Origine et histoire de la Collégiale Saint-Paul
La collégiale Saint-Paul de Clermont-l'Hérault a été construite entre le dernier quart du XIIIe siècle et le premier quart du XIVe siècle, sur l’emplacement d’une église antérieure dont certains éléments, comme un tympan sculpté d’une Crucifixion, ont été réutilisés. En 1275, il fut décidé de réunir les trois paroisses de la ville (Saint-Étienne de Roujas, Saint-Étienne de Gorjan et Saint-Paul) en une seule, rendant nécessaire la reconstruction de l’église Saint-Paul, agrandie pour accueillir les fidèles. Les travaux débutèrent en 1276, avec une nef de trois travées et deux collatéraux, tout en conservant l’abside d’origine, surélevée et flanquée de deux absidioles. L’édifice fut inauguré en 1313, marquant la première phase de sa construction.
Quelques années après 1313, la nef fut allongée de trois nouvelles travées, et des chapelles latérales furent ajoutées le long des bas-côtés, modifiant ainsi le plan initial. La façade occidentale et l’abside furent fortifiées dans la seconde moitié du XIVe siècle, avec l’ajout d’une galerie à mâchicoulis, reflétant les tensions liées à la guerre de Cent Ans. En 1368, l’achèvement des tourelles pentagonales encadrant la façade coïncide avec la visite de l’archevêque de Narbonne, soulignant l’importance stratégique et religieuse du bâtiment. La rosace monumentale de 8 mètres de diamètre, en grès, fut construite entre 1427 et 1441, ajoutant une dimension artistique majeure à l’édifice.
Au XVIe siècle, pendant les guerres de Religion, l’église fut transformée en citadelle par les Calvinistes, qui surélevèrent les voûtes avec des murailles défensives. La rosace et la façade furent restaurées à plusieurs reprises, notamment en 1850 et entre 1949 et 1953. En 1769, un étage campanaire fut ajouté à la tour nord, et le grand portail occidental fut construit en 1772. Classée monument historique dès 1840, la collégiale abrite également des œuvres notables, comme les vitraux d’Eugène-Stanislas Oudinot (abside, 1880-1881) et de Francis Chigot (rosace, 1951), ainsi que des tableaux des XVIIe et XVIIIe siècles.

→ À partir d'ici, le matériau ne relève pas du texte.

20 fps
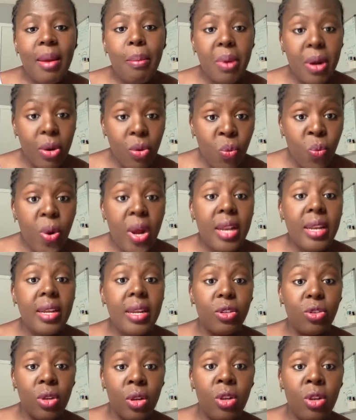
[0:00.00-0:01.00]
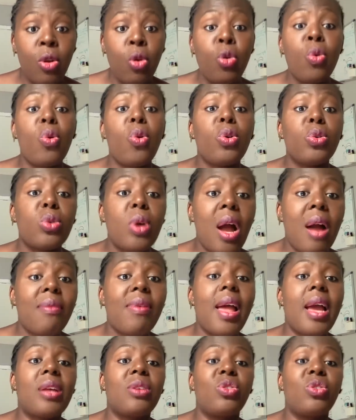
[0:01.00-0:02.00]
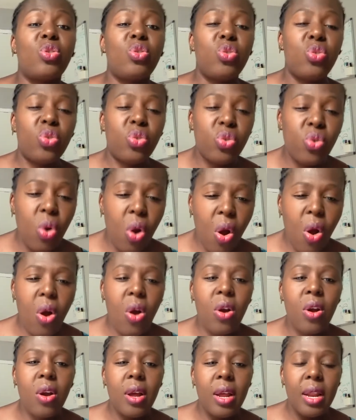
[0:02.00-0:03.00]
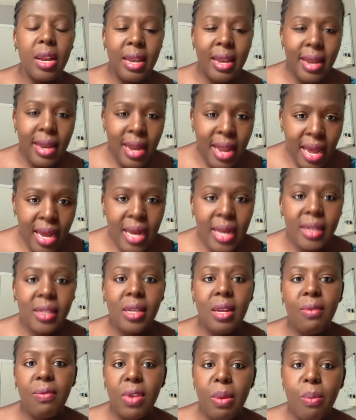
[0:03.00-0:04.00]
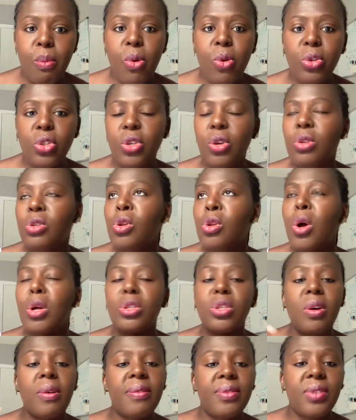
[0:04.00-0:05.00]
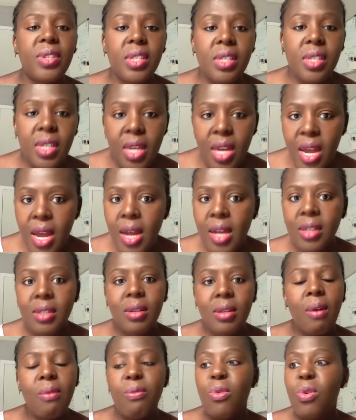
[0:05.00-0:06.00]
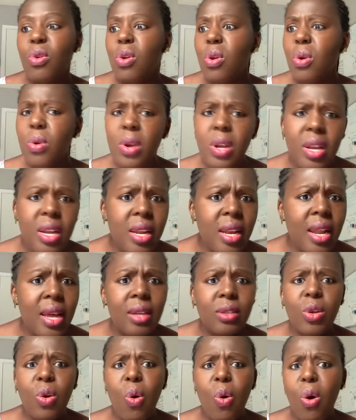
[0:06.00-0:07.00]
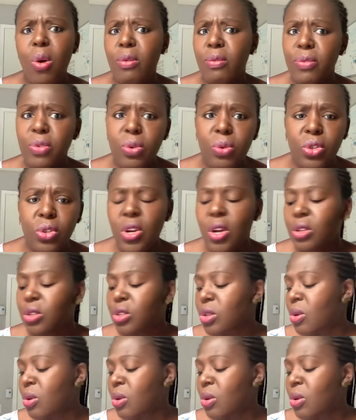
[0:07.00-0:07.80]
But when this, you also have like strong negative emotions, lots of tears, of loneliness, confusion.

L’histoire de ses orgues illustre les évolutions liturgiques et artistiques du lieu. Un premier orgue, acheté d’occasion en 1835 et installé par le facteur André Laffon, fut remplacé en 1894 par un orgue Cavaillé-Coll provenant de la cathédrale de Nîmes. Après des décennies de modifications et de démontages, l’orgue historique fut finalement restauré et réinstallé en 1998, retrouvant sa place sur une tribune reconstruite. Ces transformations reflètent l’adaptation constante de l’édifice aux besoins cultuels et culturels de la communauté.

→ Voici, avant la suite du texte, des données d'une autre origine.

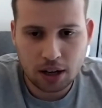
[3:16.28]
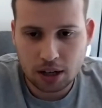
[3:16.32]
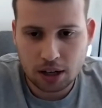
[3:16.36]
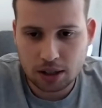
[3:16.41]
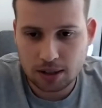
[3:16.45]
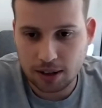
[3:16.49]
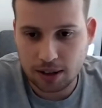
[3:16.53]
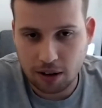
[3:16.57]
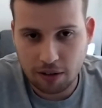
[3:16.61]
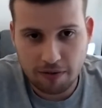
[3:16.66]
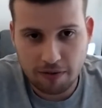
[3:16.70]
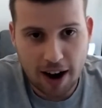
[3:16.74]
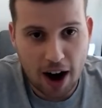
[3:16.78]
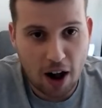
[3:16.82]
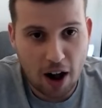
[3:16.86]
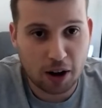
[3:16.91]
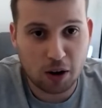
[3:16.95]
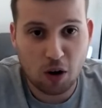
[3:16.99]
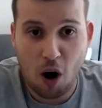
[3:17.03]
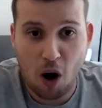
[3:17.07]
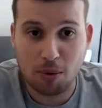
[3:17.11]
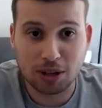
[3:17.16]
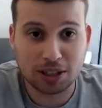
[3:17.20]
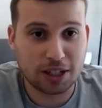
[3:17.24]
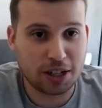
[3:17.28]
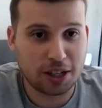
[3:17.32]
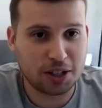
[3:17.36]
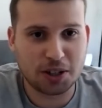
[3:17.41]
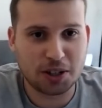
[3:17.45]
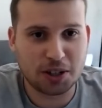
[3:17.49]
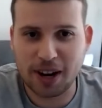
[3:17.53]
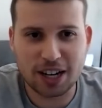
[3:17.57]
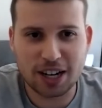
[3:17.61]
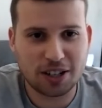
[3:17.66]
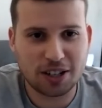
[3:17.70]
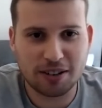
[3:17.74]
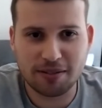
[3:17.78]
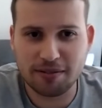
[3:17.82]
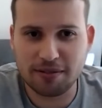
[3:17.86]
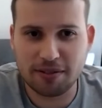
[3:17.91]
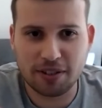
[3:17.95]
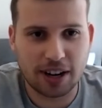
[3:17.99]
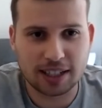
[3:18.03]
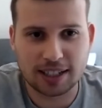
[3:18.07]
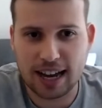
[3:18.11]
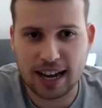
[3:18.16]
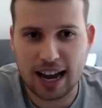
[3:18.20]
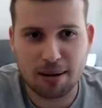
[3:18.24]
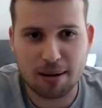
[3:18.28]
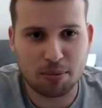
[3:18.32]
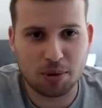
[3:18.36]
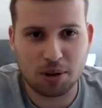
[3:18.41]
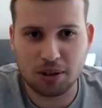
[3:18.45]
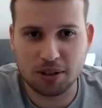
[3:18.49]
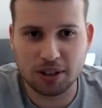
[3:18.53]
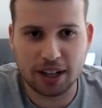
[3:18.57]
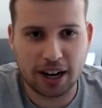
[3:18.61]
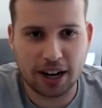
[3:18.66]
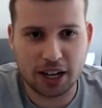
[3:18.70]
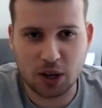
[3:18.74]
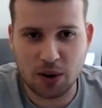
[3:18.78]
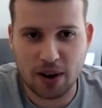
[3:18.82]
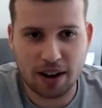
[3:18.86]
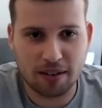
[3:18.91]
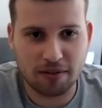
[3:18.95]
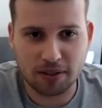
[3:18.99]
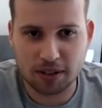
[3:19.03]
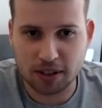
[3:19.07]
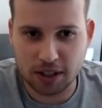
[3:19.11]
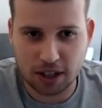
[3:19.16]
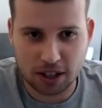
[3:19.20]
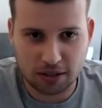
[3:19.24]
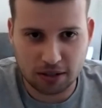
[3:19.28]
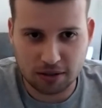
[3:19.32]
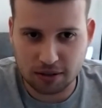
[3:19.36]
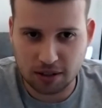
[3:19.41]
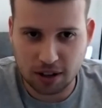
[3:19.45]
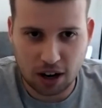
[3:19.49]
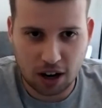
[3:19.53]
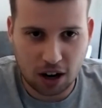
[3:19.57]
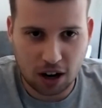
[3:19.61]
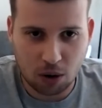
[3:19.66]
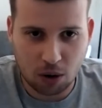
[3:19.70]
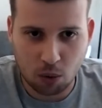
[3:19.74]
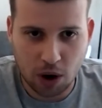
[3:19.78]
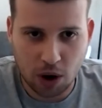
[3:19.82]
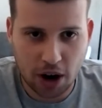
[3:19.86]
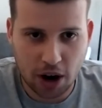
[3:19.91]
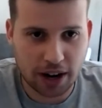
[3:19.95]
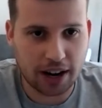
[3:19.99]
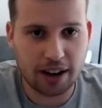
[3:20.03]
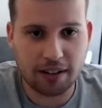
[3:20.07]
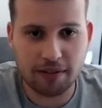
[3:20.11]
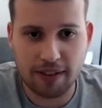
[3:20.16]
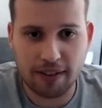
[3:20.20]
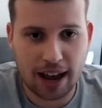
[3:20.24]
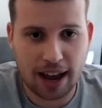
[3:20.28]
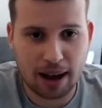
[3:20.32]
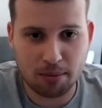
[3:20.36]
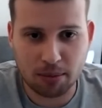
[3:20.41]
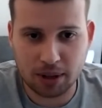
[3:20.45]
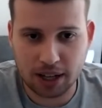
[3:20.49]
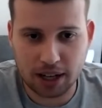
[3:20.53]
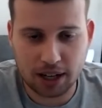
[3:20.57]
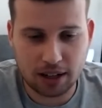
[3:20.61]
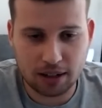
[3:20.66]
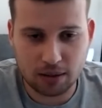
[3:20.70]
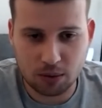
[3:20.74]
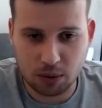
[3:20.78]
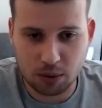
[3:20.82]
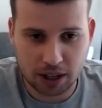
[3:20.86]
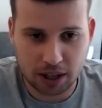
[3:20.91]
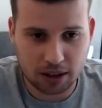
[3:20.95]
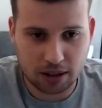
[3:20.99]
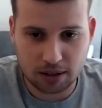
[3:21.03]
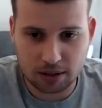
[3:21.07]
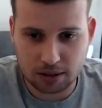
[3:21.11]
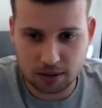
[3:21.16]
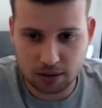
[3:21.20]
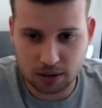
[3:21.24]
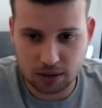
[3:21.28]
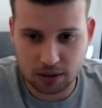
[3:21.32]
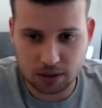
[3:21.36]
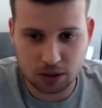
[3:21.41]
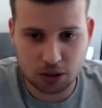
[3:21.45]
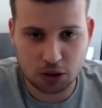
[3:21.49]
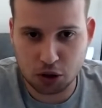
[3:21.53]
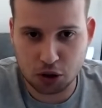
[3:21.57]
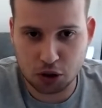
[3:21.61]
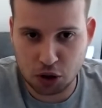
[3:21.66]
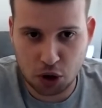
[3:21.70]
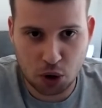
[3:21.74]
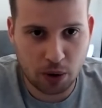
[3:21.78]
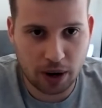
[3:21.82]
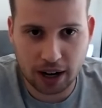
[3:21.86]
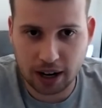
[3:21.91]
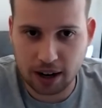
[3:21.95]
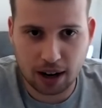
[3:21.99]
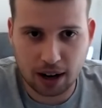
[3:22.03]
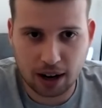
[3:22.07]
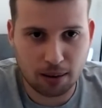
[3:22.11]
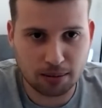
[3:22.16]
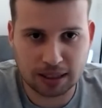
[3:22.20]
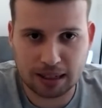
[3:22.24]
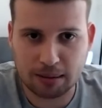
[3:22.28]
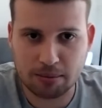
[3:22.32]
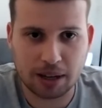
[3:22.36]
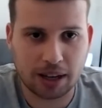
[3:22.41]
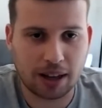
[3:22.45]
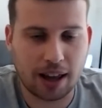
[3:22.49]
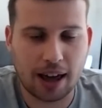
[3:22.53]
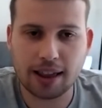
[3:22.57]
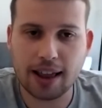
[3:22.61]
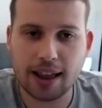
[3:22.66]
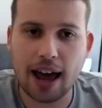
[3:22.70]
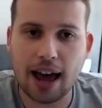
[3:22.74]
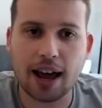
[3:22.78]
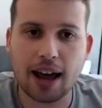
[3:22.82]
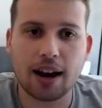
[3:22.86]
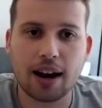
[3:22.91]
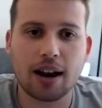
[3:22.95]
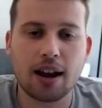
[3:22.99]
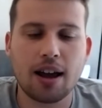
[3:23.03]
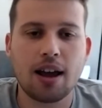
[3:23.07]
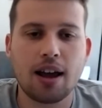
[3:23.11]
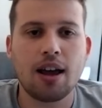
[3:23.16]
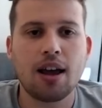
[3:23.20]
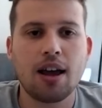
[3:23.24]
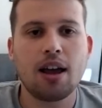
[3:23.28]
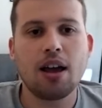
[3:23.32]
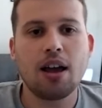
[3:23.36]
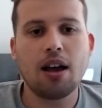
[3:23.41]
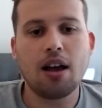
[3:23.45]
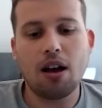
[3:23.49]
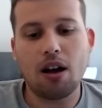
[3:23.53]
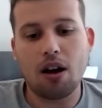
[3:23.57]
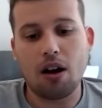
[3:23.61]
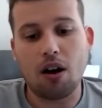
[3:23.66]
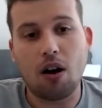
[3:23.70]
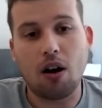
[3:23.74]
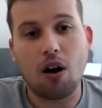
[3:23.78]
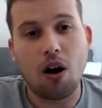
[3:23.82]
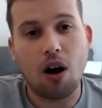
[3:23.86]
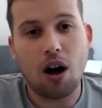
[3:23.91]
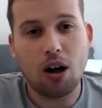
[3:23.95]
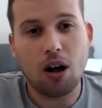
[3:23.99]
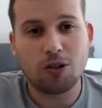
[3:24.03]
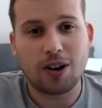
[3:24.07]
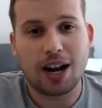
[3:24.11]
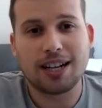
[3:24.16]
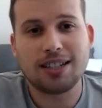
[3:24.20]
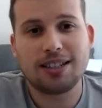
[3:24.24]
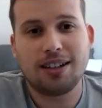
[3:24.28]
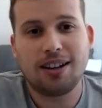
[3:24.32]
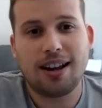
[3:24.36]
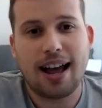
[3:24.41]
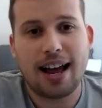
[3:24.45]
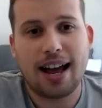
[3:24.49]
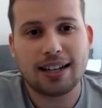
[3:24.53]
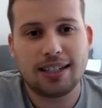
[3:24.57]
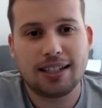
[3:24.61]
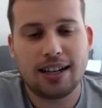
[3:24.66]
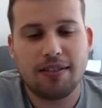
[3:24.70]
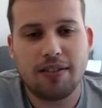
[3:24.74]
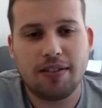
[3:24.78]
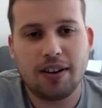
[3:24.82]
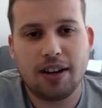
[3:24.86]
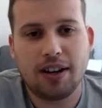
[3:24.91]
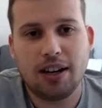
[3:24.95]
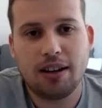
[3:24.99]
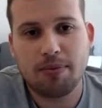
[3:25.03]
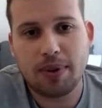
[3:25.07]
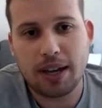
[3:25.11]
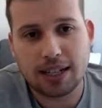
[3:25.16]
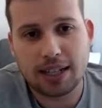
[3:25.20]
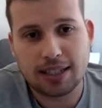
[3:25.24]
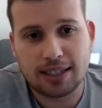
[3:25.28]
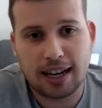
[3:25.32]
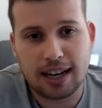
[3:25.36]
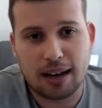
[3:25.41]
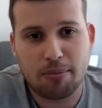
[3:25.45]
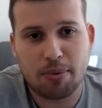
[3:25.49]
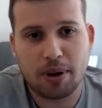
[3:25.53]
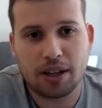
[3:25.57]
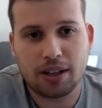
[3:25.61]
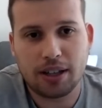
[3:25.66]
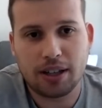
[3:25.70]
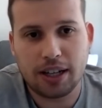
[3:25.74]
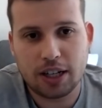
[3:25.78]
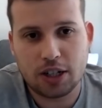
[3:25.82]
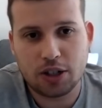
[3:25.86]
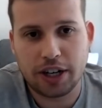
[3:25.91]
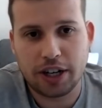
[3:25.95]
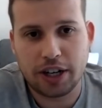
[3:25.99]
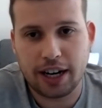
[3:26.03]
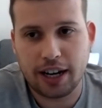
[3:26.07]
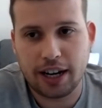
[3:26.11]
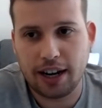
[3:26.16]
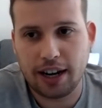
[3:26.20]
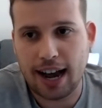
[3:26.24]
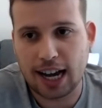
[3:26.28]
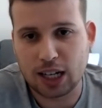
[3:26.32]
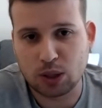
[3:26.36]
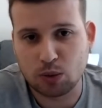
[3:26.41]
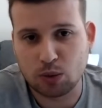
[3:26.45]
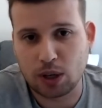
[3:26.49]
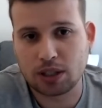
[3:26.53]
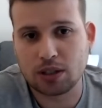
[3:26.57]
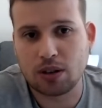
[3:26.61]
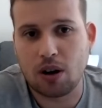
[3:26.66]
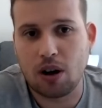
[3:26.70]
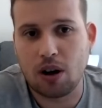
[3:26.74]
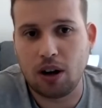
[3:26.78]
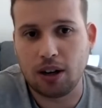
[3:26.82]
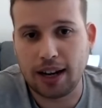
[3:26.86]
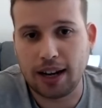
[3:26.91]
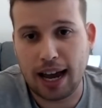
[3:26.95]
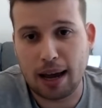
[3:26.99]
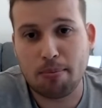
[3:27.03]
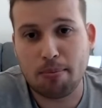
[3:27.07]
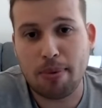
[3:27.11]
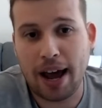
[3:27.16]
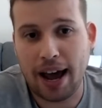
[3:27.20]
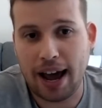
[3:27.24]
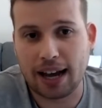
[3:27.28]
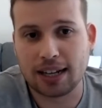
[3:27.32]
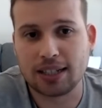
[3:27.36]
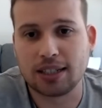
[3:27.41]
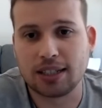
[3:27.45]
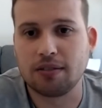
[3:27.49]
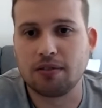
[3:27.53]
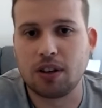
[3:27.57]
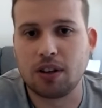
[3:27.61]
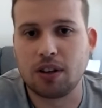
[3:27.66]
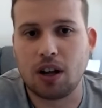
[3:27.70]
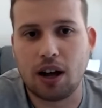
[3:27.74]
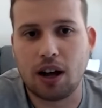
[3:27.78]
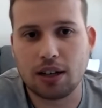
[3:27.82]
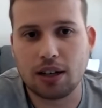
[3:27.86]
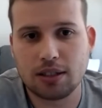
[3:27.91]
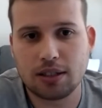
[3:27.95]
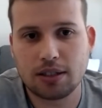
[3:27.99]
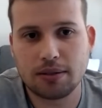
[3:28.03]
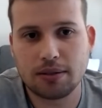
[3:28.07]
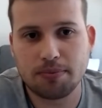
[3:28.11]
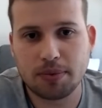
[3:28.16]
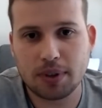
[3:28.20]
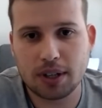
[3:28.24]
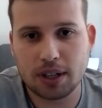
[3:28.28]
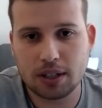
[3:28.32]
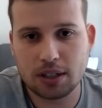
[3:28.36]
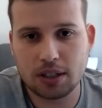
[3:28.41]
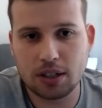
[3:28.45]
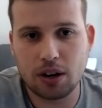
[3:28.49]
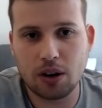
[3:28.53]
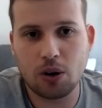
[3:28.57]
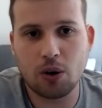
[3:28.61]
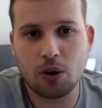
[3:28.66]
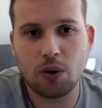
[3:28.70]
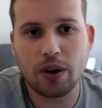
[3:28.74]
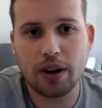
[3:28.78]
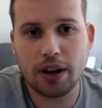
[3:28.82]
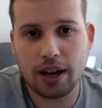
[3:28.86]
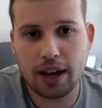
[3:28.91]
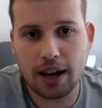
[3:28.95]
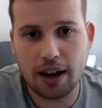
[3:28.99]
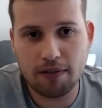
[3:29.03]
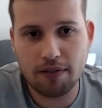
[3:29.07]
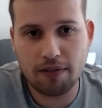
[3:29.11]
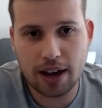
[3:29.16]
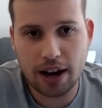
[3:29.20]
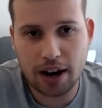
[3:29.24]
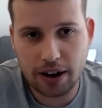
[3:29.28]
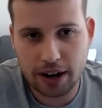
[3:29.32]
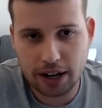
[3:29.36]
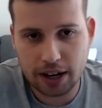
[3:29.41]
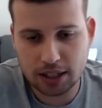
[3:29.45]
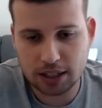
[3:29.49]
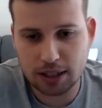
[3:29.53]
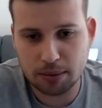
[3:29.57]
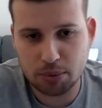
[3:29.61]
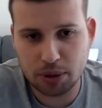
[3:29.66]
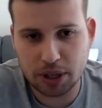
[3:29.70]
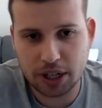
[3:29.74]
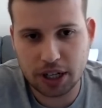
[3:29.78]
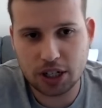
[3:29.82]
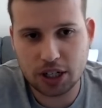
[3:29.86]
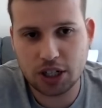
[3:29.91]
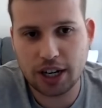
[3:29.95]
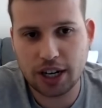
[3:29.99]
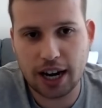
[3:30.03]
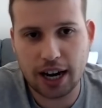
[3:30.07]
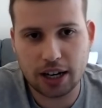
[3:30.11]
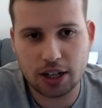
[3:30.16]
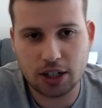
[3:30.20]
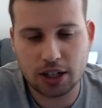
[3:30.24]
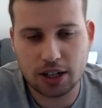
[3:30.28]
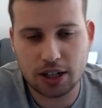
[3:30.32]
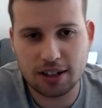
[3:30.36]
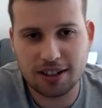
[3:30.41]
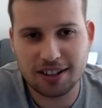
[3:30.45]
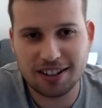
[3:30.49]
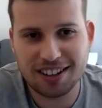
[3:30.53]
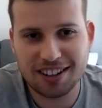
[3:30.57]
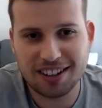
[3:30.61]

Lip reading: So a fairly normal situation, for example, that you have a working family with 2 incomes, something like that. All rental activity is typically treated as what's called a passive loss. So if there is depreciation,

Les cloches et le beffroi, restauré en 2007, ainsi que les éléments défensifs encore visibles (mâchicoulis, créneaux), témoignent du double rôle de la collégiale : lieu de culte et forteresse. Son architecture, mêlant gothique méridional et adaptations militaires, en fait un monument emblématique de l’histoire médiévale et moderne de Clermont-l’Hérault, marqué par les conflits religieux et les évolutions urbaines.